Your instructions:
Copy each line of the records that contains the word "Silent".

(Beginning of Provided records)

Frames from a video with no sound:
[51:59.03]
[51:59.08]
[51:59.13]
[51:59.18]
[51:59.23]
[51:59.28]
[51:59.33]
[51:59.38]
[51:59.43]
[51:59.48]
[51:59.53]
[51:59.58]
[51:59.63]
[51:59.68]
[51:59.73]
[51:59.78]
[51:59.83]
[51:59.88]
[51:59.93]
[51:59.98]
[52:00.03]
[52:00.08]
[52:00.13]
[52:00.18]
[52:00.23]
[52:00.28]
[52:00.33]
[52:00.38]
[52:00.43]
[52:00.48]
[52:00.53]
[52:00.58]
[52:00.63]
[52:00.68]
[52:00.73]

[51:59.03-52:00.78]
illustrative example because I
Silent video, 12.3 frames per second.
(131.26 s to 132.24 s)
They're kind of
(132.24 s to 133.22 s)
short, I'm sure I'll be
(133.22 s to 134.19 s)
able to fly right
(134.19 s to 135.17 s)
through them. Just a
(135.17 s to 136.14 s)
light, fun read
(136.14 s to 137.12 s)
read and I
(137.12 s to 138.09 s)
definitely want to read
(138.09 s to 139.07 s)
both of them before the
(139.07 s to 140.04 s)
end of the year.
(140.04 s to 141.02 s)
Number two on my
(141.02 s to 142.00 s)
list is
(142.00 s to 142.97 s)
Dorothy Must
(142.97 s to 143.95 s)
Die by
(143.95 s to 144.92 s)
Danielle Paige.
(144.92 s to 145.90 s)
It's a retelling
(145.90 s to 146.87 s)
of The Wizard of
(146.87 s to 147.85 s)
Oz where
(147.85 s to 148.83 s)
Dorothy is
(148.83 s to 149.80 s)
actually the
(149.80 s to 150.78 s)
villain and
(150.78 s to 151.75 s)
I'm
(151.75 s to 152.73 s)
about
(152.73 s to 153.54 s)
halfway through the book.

(End of Provided records)
(Beginning of Provided records)

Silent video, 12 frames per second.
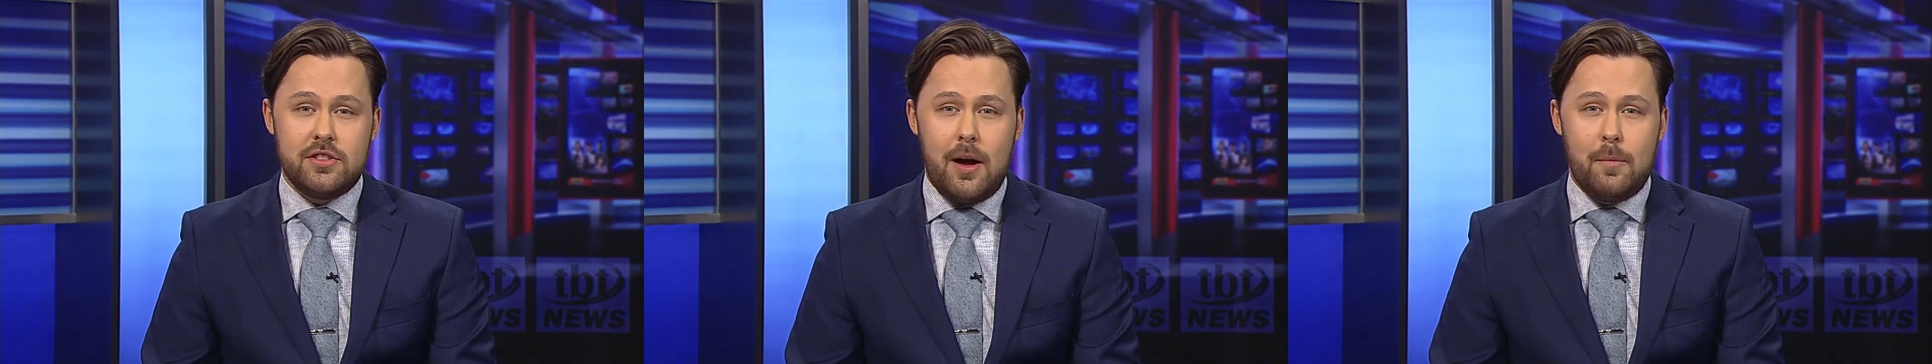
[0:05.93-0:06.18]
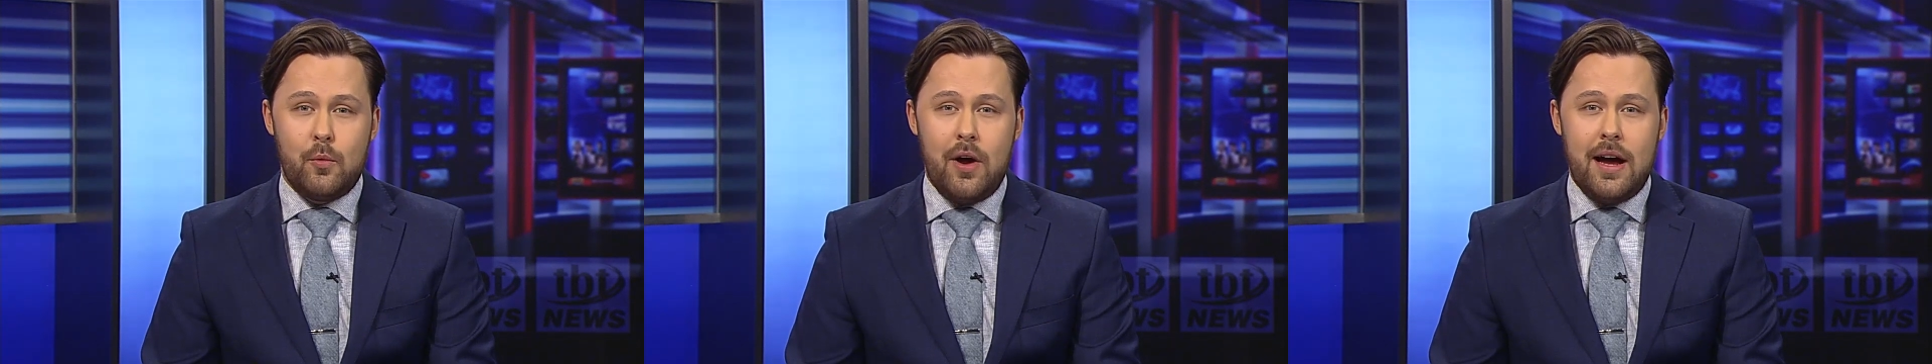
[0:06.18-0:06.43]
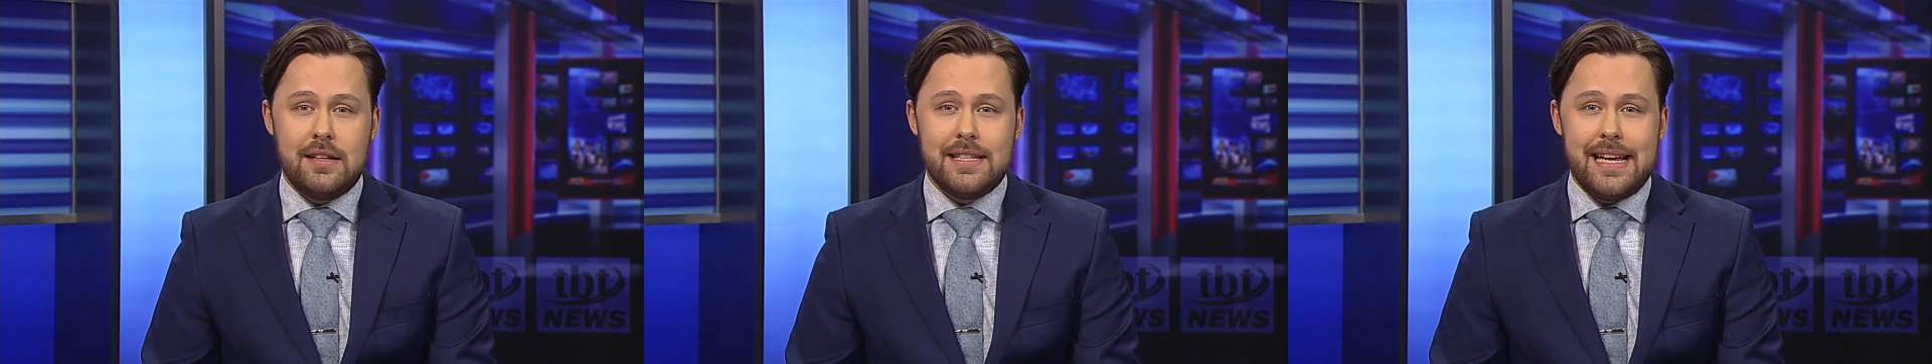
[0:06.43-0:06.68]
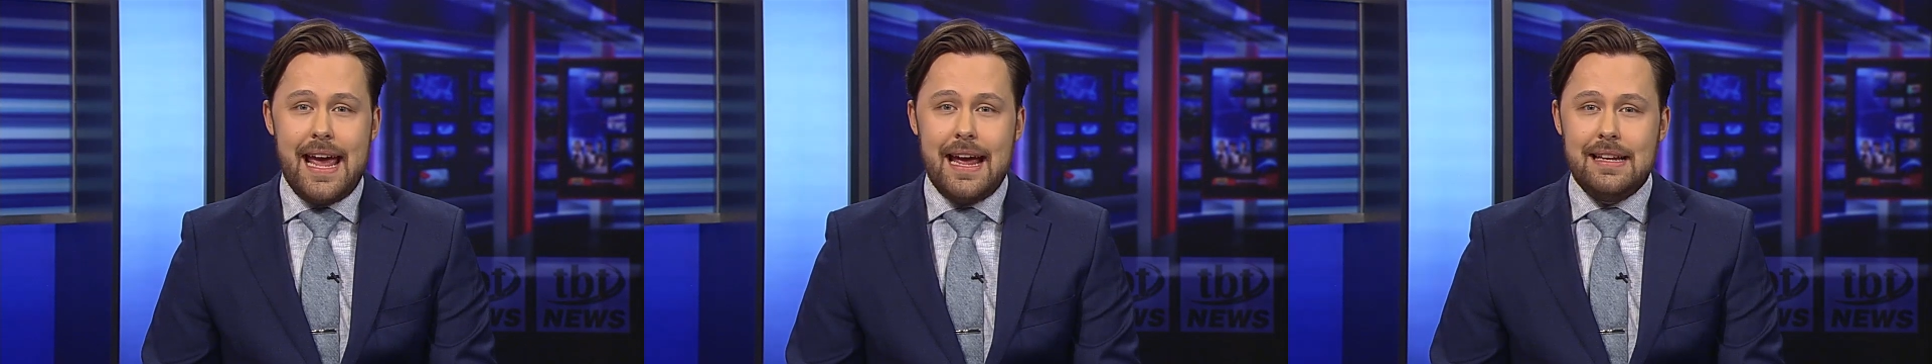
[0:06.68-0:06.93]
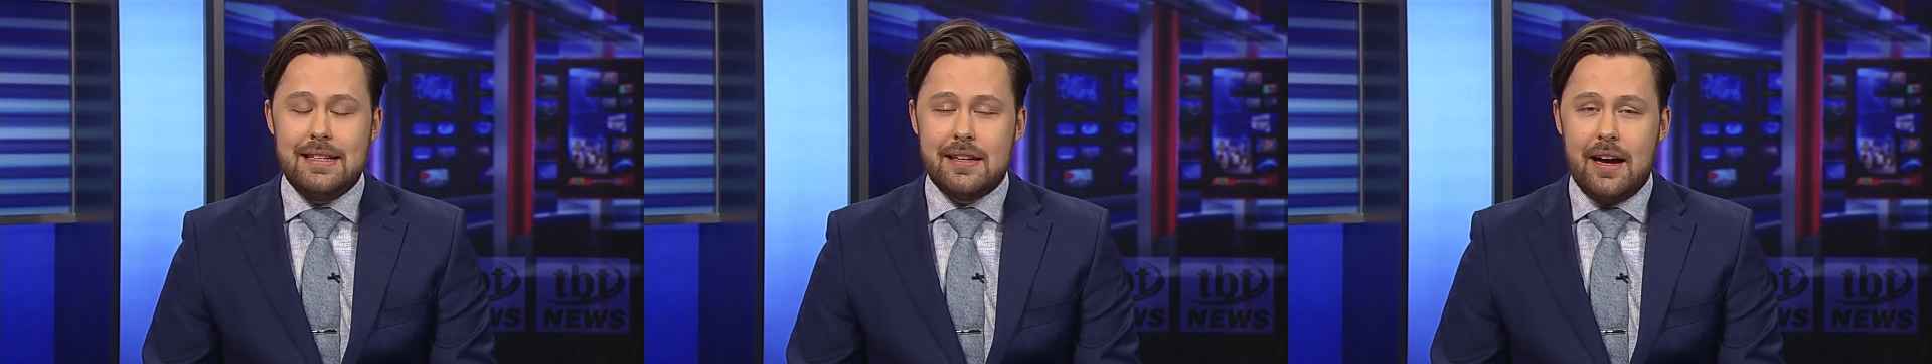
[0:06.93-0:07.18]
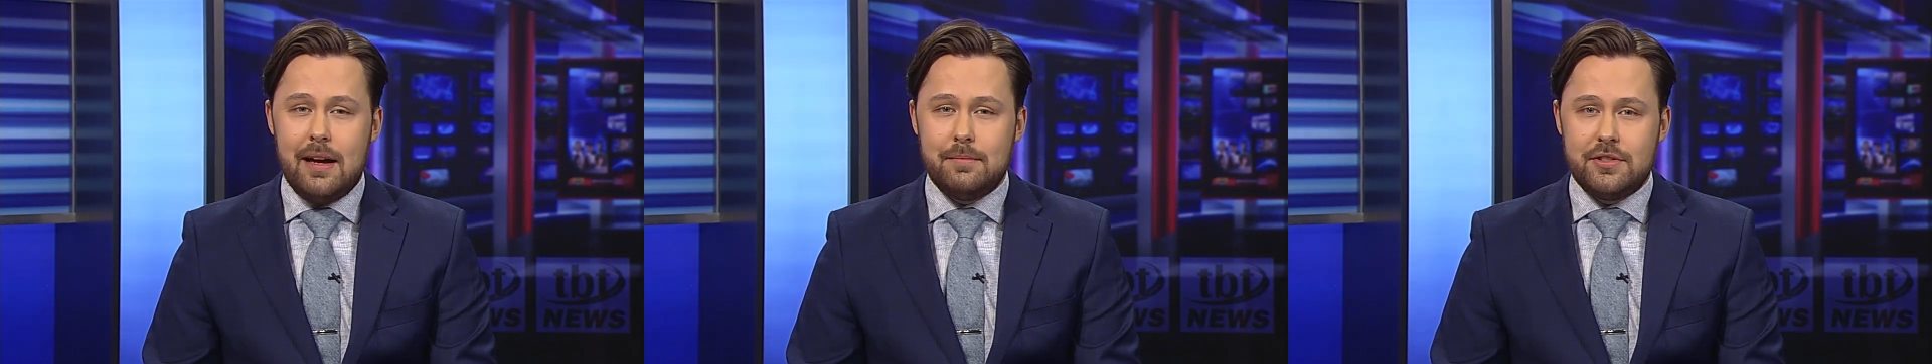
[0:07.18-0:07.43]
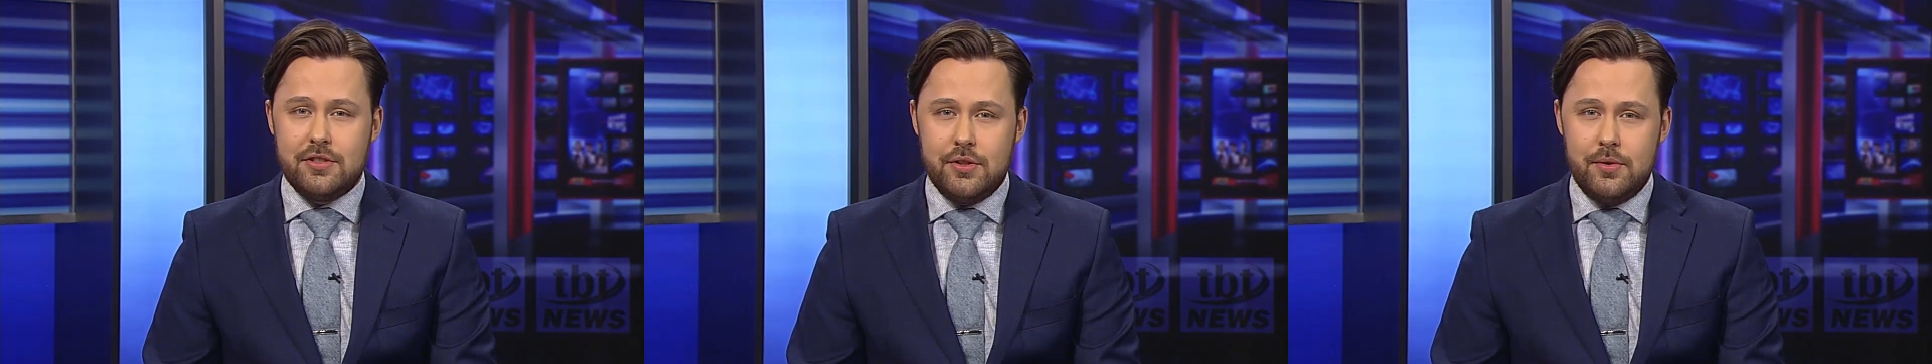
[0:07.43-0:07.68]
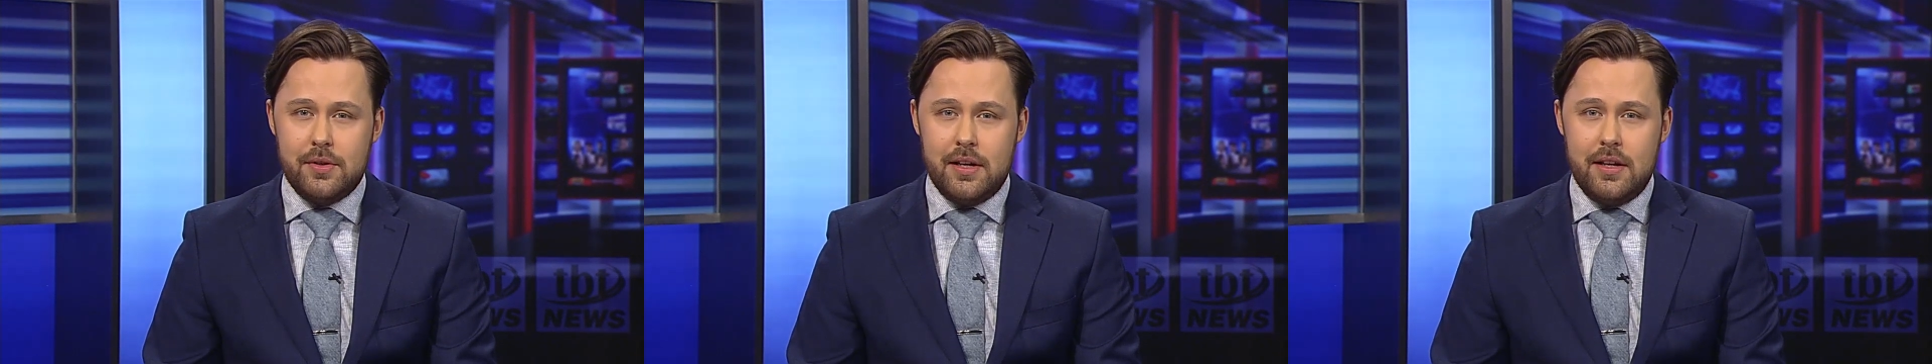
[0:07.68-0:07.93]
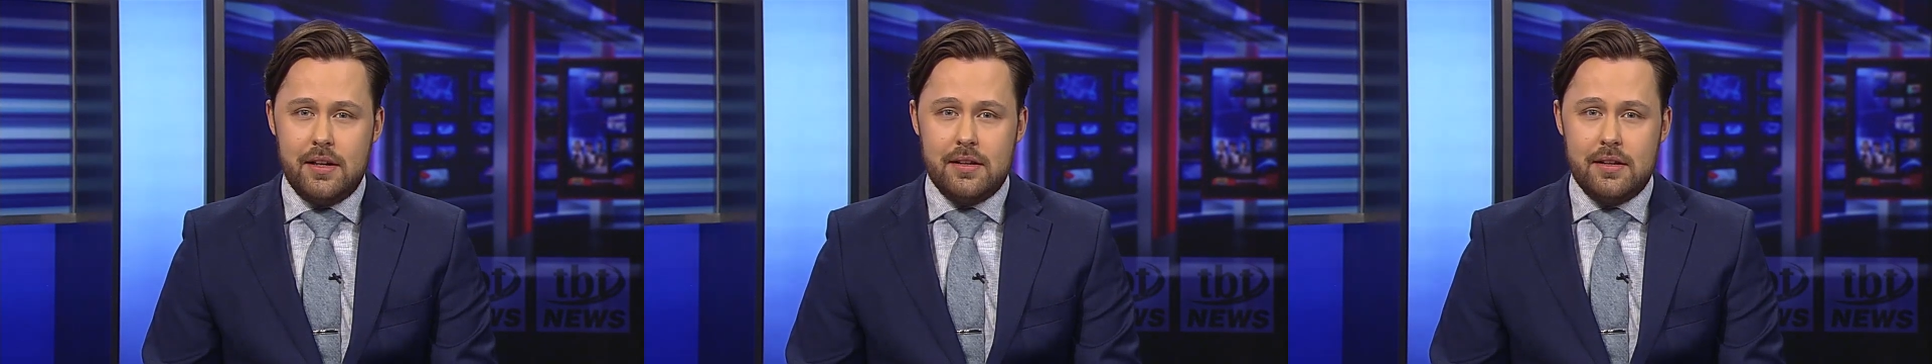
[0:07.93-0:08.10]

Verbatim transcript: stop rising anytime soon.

(End of Provided records)

Result of this exercise:
Silent video, 12.3 frames per second.
Silent video, 12 frames per second.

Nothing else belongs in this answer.